_What to work on_
Give back the full listing exactly, setting the pictures aside.

_Record excerpts_
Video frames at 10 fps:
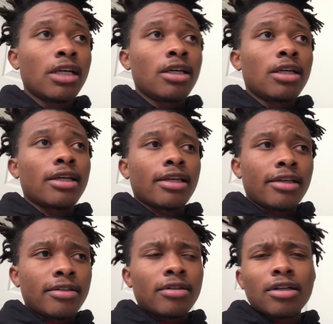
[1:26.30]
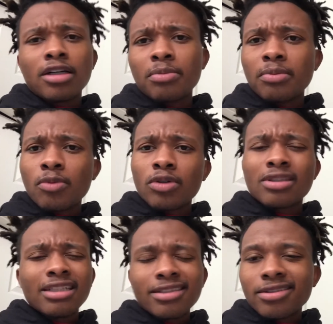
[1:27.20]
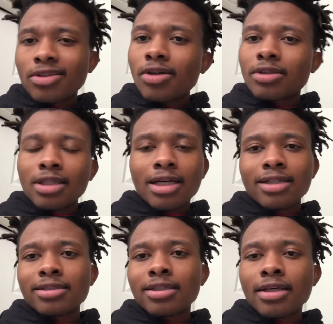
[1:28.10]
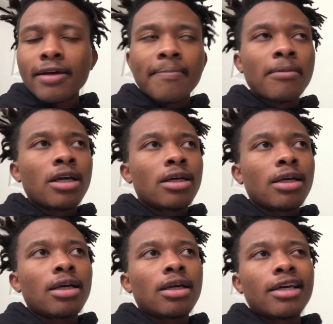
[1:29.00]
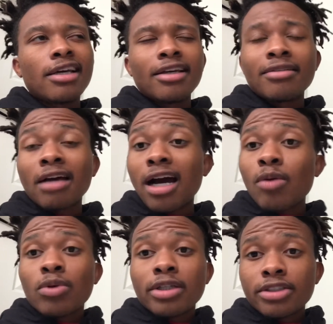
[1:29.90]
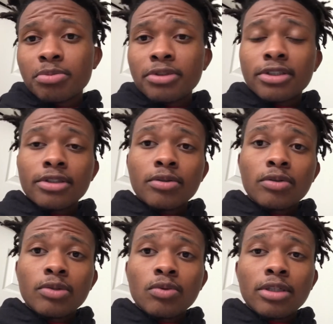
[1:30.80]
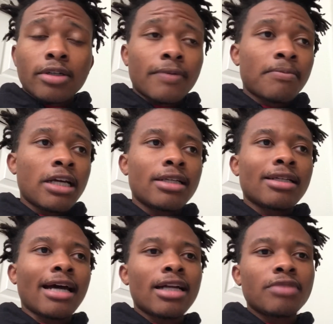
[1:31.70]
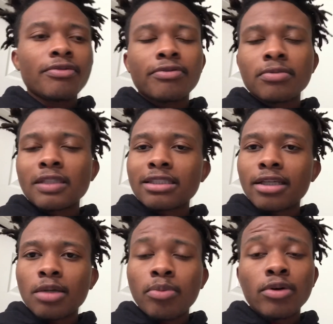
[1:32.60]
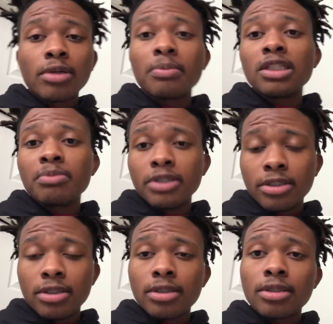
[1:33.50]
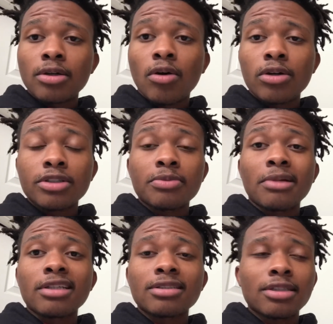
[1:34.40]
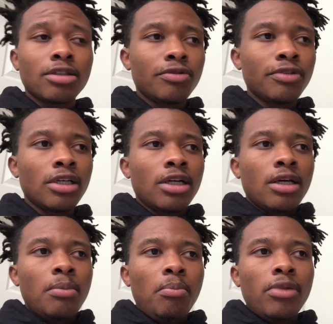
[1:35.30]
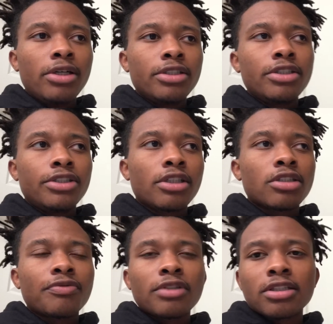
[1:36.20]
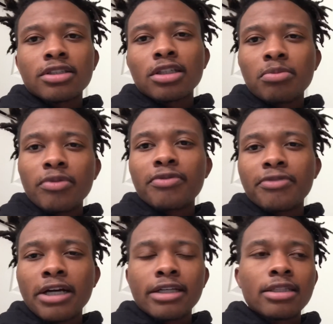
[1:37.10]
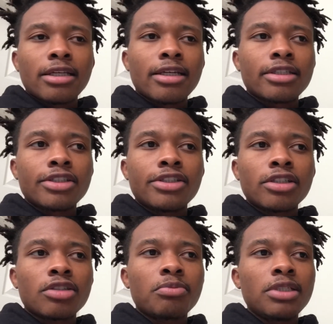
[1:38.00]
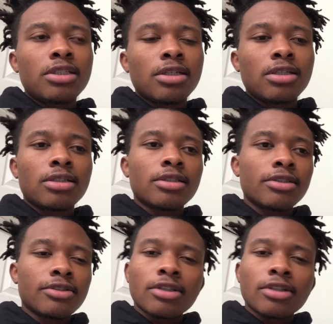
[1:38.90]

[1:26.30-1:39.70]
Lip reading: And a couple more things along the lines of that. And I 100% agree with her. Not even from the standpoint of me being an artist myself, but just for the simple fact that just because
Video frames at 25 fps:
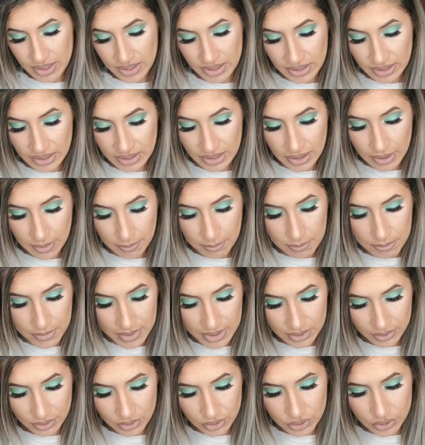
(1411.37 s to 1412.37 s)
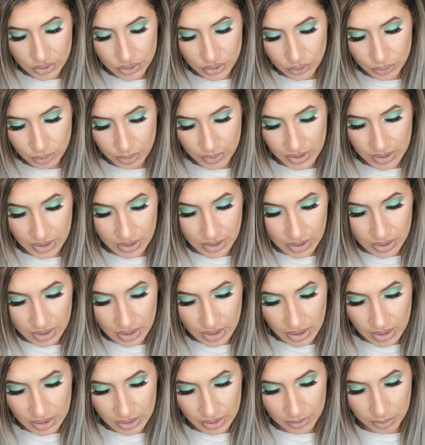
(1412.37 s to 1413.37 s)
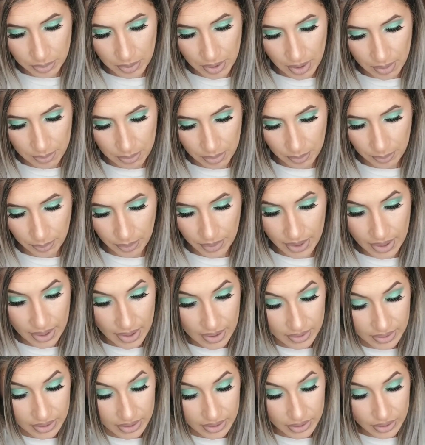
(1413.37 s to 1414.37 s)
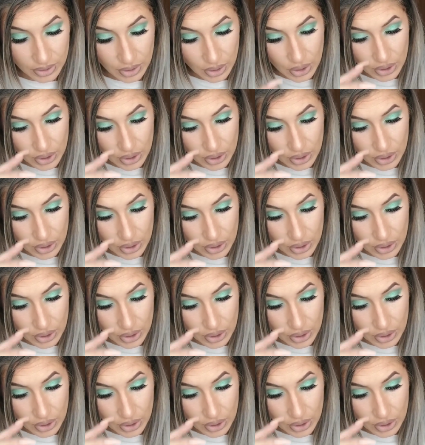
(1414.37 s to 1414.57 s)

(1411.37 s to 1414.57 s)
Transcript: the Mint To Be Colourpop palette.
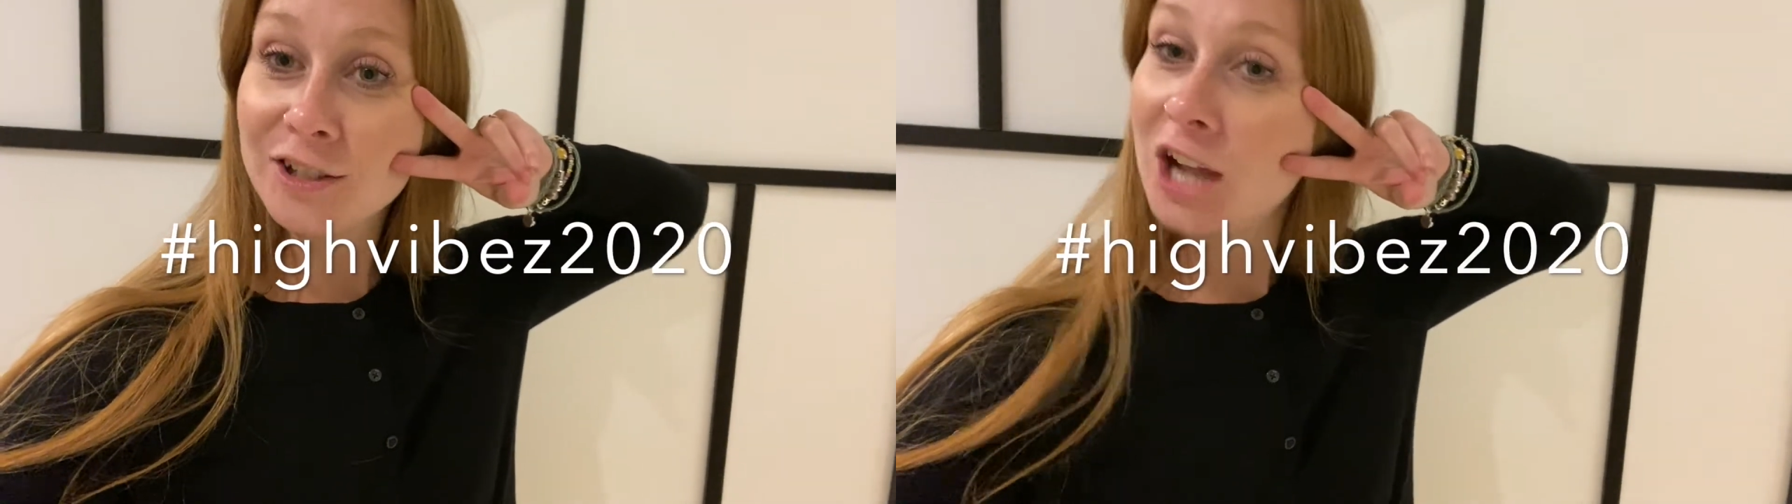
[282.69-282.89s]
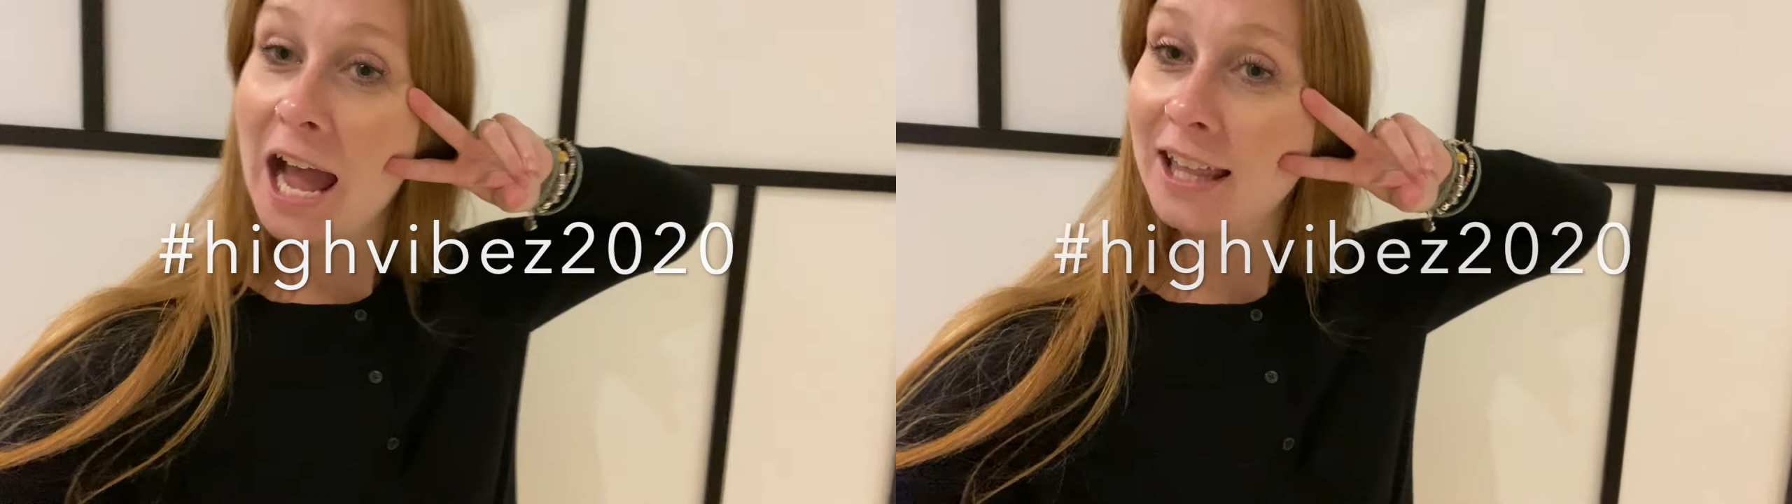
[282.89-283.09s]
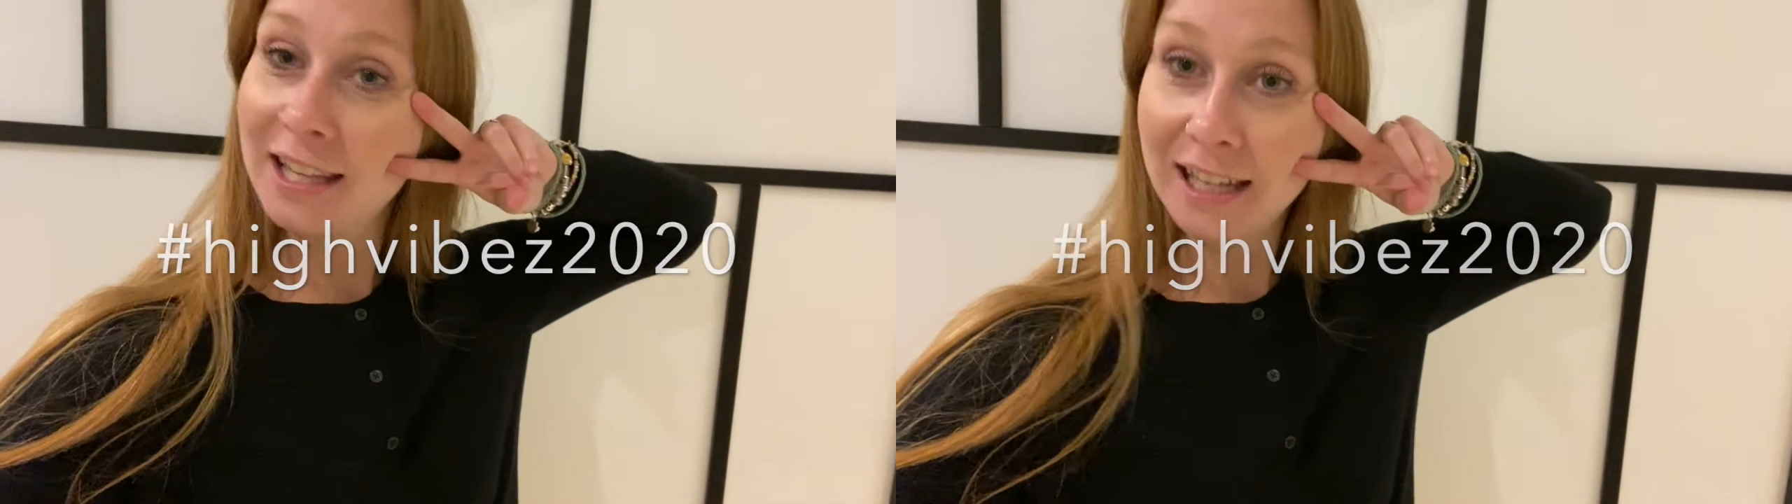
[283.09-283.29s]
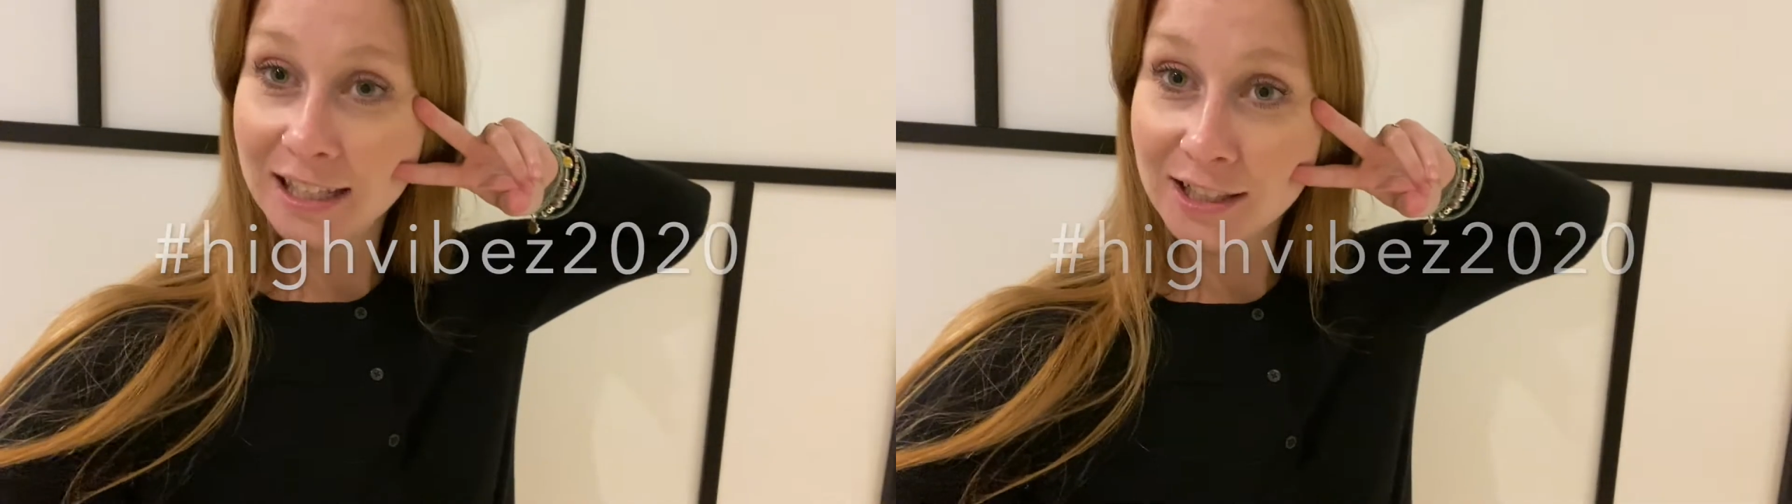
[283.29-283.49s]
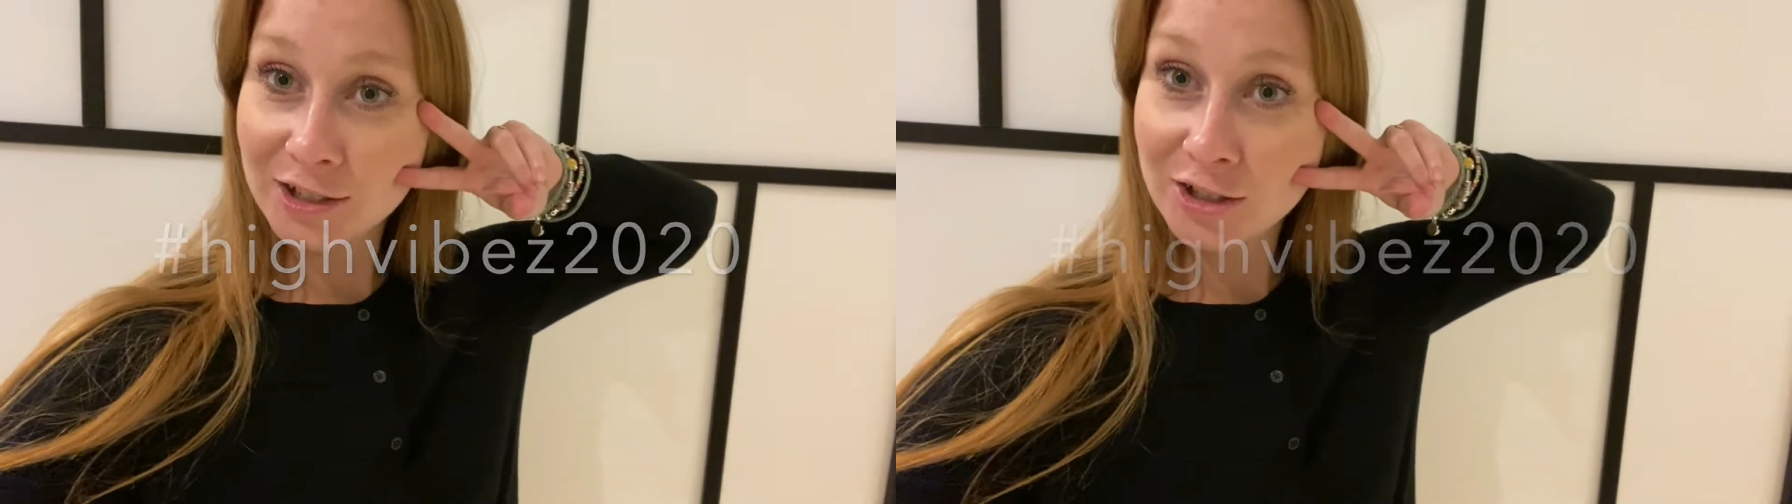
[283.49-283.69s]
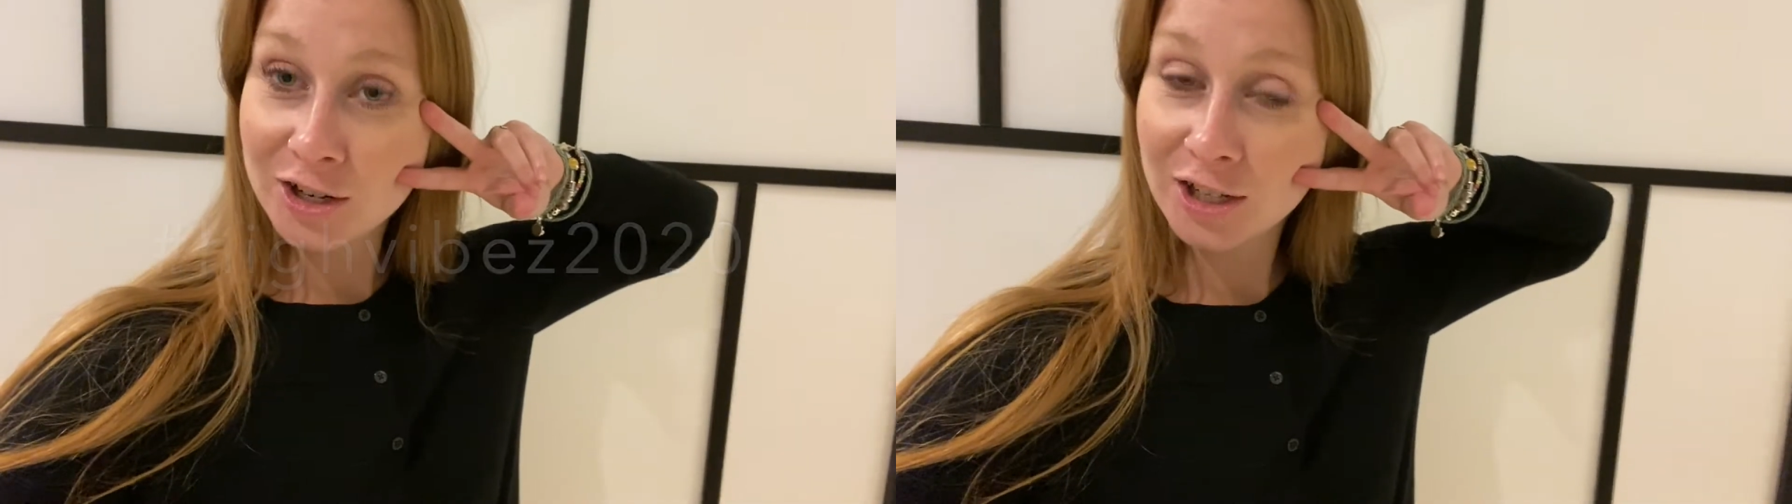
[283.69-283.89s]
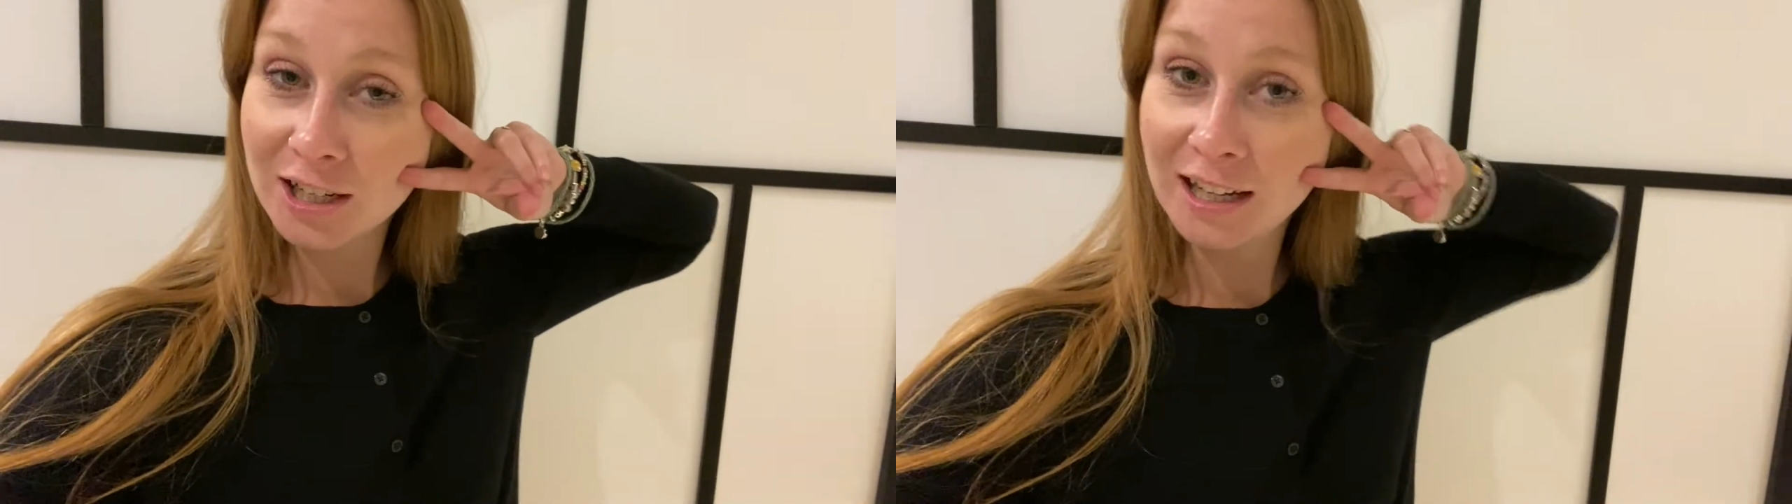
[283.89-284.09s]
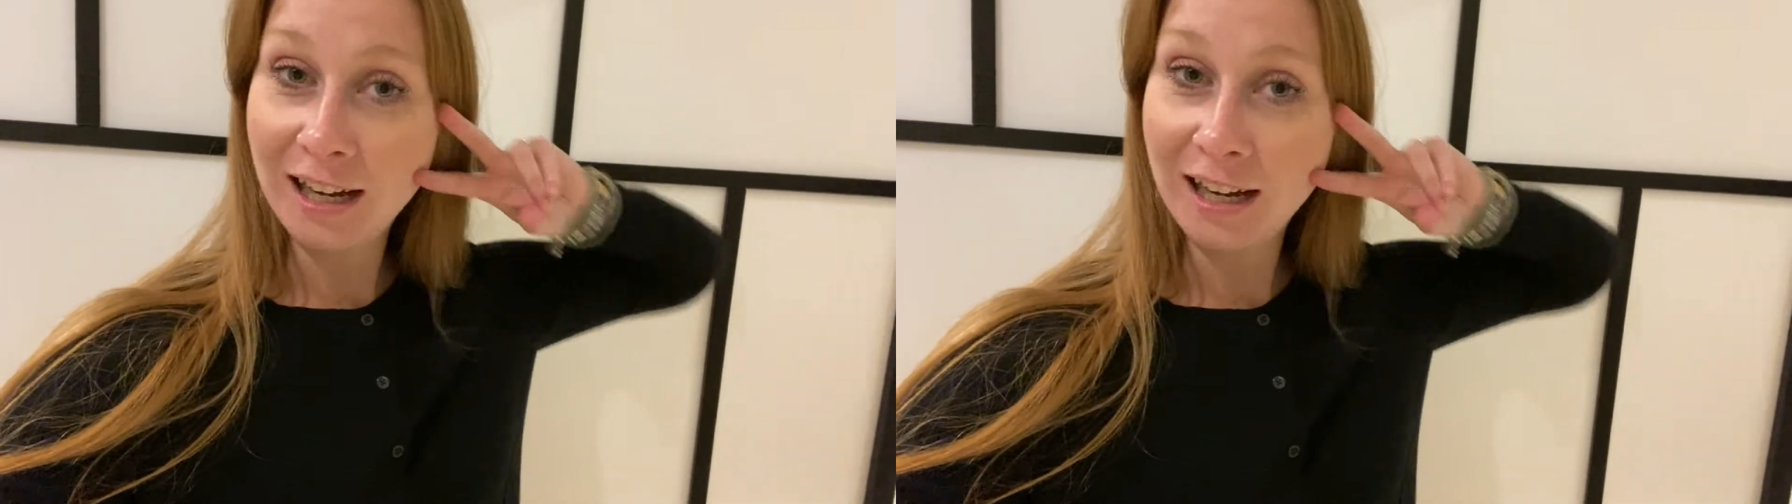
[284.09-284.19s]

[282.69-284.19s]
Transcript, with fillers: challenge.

_Expected output_
Video frames at 10 fps:
[1:26.30]
[1:27.20]
[1:28.10]
[1:29.00]
[1:29.90]
[1:30.80]
[1:31.70]
[1:32.60]
[1:33.50]
[1:34.40]
[1:35.30]
[1:36.20]
[1:37.10]
[1:38.00]
[1:38.90]

[1:26.30-1:39.70]
Lip reading: And a couple more things along the lines of that. And I 100% agree with her. Not even from the standpoint of me being an artist myself, but just for the simple fact that just because
Video frames at 25 fps:
(1411.37 s to 1412.37 s)
(1412.37 s to 1413.37 s)
(1413.37 s to 1414.37 s)
(1414.37 s to 1414.57 s)

(1411.37 s to 1414.57 s)
Transcript: the Mint To Be Colourpop palette.
[282.69-282.89s]
[282.89-283.09s]
[283.09-283.29s]
[283.29-283.49s]
[283.49-283.69s]
[283.69-283.89s]
[283.89-284.09s]
[284.09-284.19s]

[282.69-284.19s]
Transcript, with fillers: challenge.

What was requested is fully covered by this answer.